*Exercise objective*: Copy the data exactly as it appears, and do not include any pictures.
--- Information ---
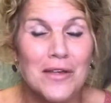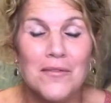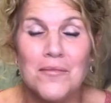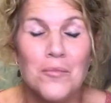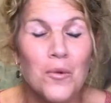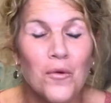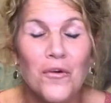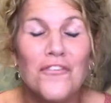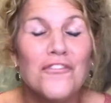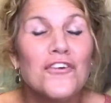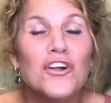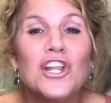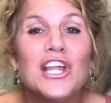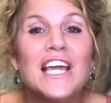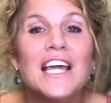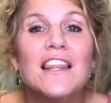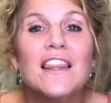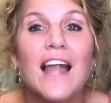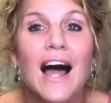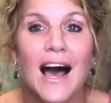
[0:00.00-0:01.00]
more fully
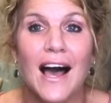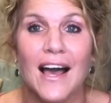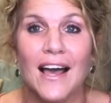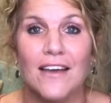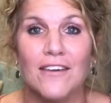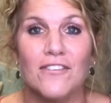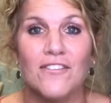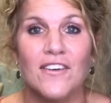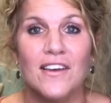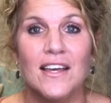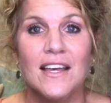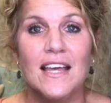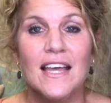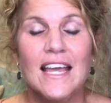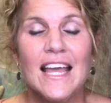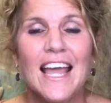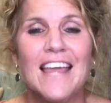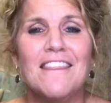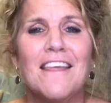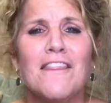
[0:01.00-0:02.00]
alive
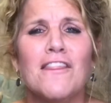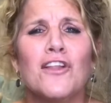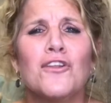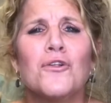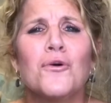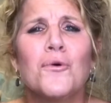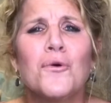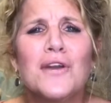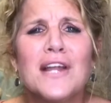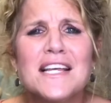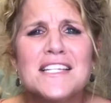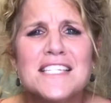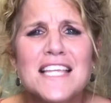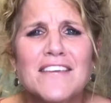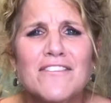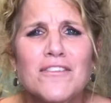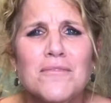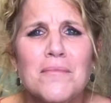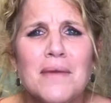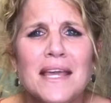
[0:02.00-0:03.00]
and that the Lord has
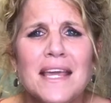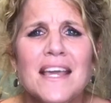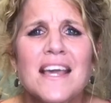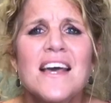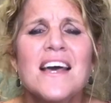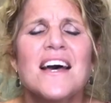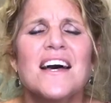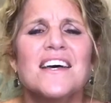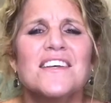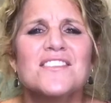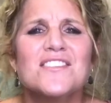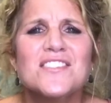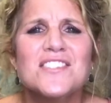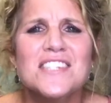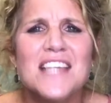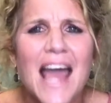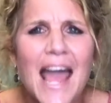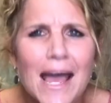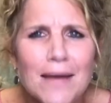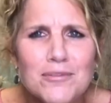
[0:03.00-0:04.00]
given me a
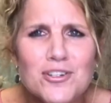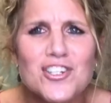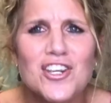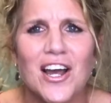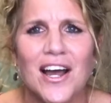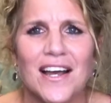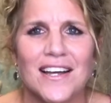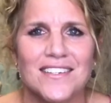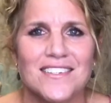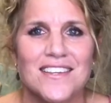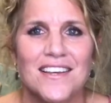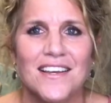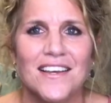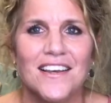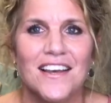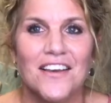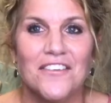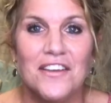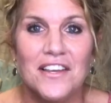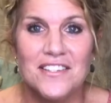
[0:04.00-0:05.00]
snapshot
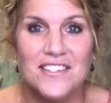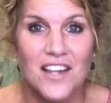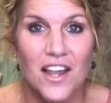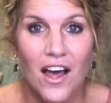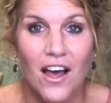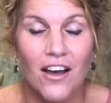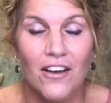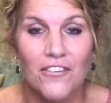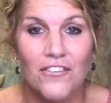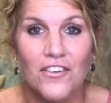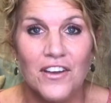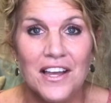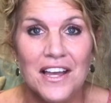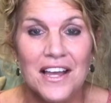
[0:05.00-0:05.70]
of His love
---
*Written solution*:
[0:00.00-0:01.00]
more fully
[0:01.00-0:02.00]
alive
[0:02.00-0:03.00]
and that the Lord has
[0:03.00-0:04.00]
given me a
[0:04.00-0:05.00]
snapshot
[0:05.00-0:05.70]
of His love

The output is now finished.